After stopping one man on a red scooter and chatting with a family trying to enjoy their Friday night on their front porch—expounding on the intricacies of Dora the Explorer with the young girl—Lucas will round a corner where he’ll find four young men sitting on the curb. Behind them, a red Buick, its four doors wide open, three officers searching it, sharp barks coming from the K-9 unit that’s been called to the scene.

And the officers will pull out a small bag of marijuana, ammo for a .22 and, from the truck, a “Shelf Lite” box with a picture of a wobbly white plastic shelf on the front. From the box, they will pull an unloaded SKS assault rifle, a knockoff of an AK-47.

“This is exactly the shit we’re talking about,” the ATF agent will tell the driver of the car, the sun now all but gone, the corner lit by flashlights and headlines, “an assault rifle in the projects.”

The city’s gang team has 10 members, the county’s has seven. They meet once a month to share information. Lucas acts as the city’s clearinghouse for all the information. Known gang members are entered into the FBI’s National Crime Information Center database.
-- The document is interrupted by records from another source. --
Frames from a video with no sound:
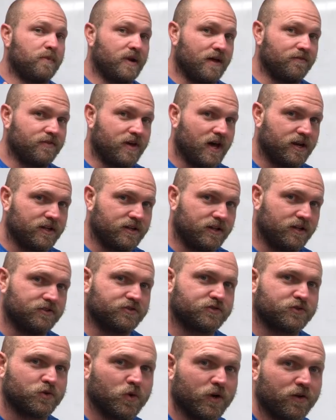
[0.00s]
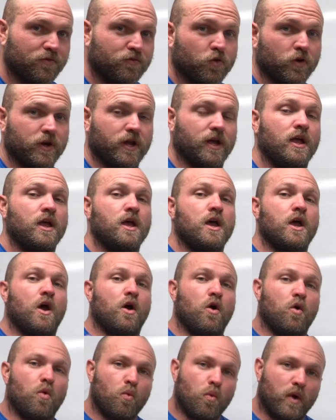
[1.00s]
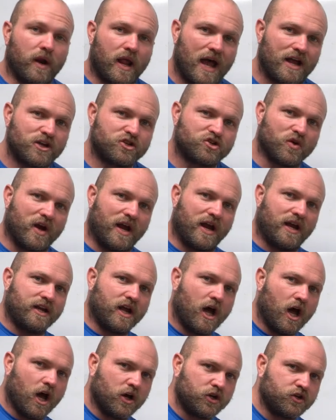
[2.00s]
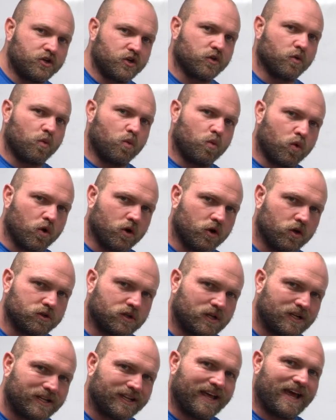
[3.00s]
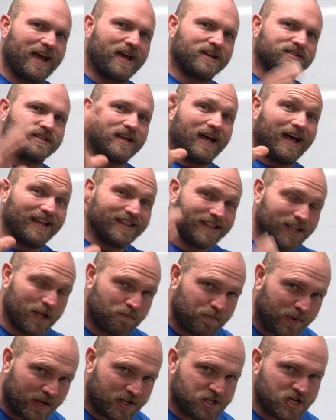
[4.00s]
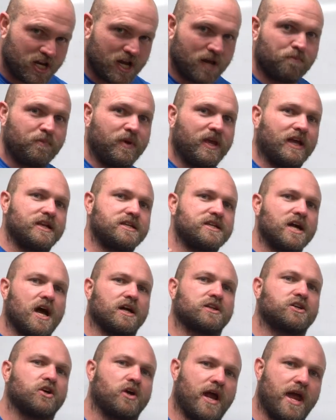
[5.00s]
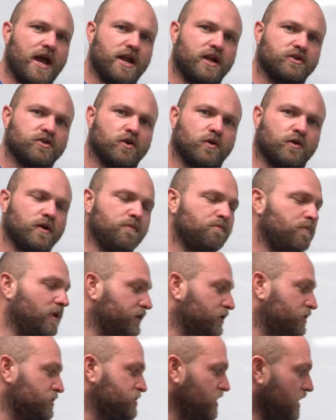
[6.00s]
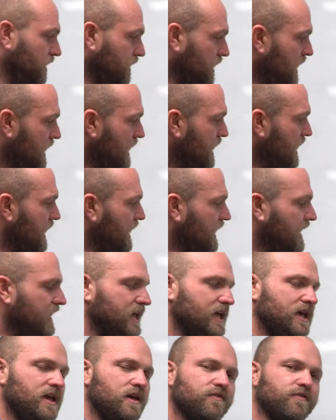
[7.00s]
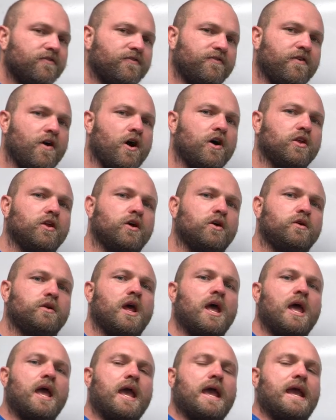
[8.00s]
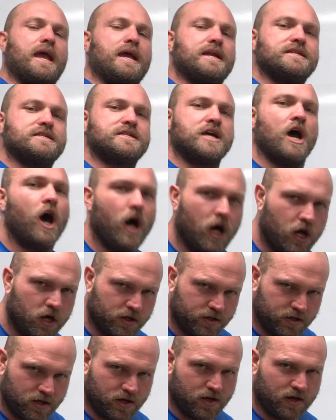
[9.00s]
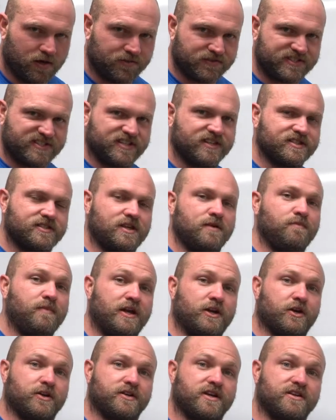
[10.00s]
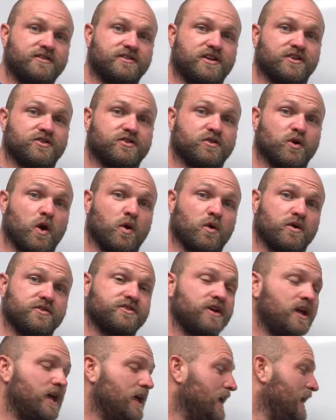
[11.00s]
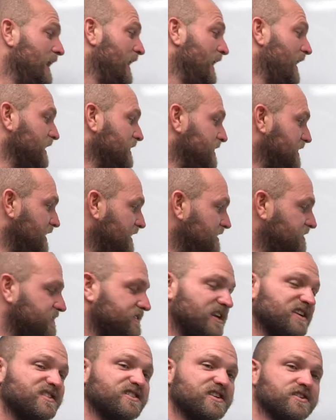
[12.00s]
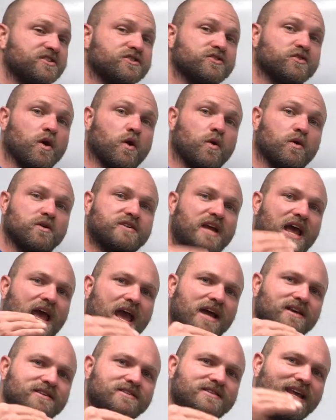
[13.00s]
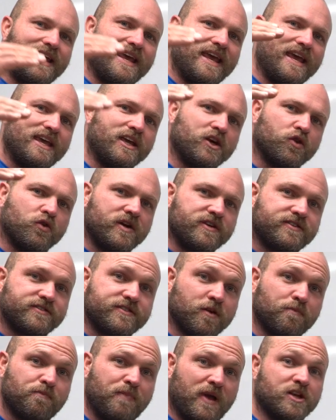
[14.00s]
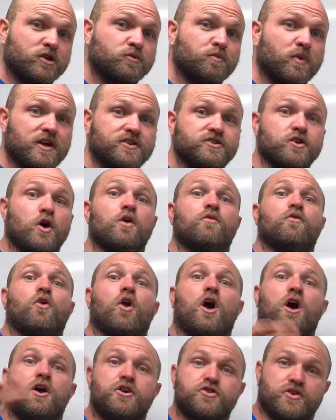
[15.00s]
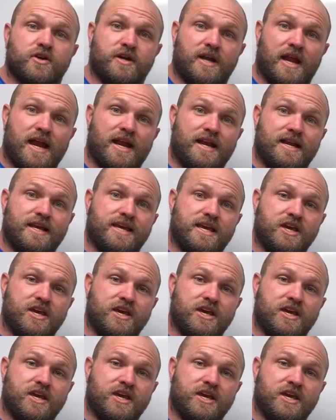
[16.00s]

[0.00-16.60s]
But I've got a little story for you. When I trained under the world-class Olympic champion, Dr. Anatoly Bondarchuk, he followed a ton of 60 meter discus throwers. And these discus throwers, as they increased their bench press over 180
Lucas catalogues graffiti, trying to read the tea leaves from scraps of information about a part of Charlottesville that few ever see, though much of it’s hidden in plain sight.

“We have certain geographical areas where we know gangs operate based on their names,” says Lucas, pointing out South First Street, Project Crud and 752. “We have members validated that live in those areas or hang out in those areas a lot, where we know there’s gang stuff going on.”
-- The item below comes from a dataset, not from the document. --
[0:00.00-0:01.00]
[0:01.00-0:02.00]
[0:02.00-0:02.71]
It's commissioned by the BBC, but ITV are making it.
After the serial number comes up clean, the officers confiscate the drugs and the rifle, then let the four go after snapping digital photos of their faces and a picture of a tattoo on the back of one man’s hands that reads “Southside.”

All this will happen in the next hour or so, and then on into the night. There will be four other areas to hit. But for now, the officers stand in the parking lot, joking and jostling each other, talking about when they’ll break for dinner.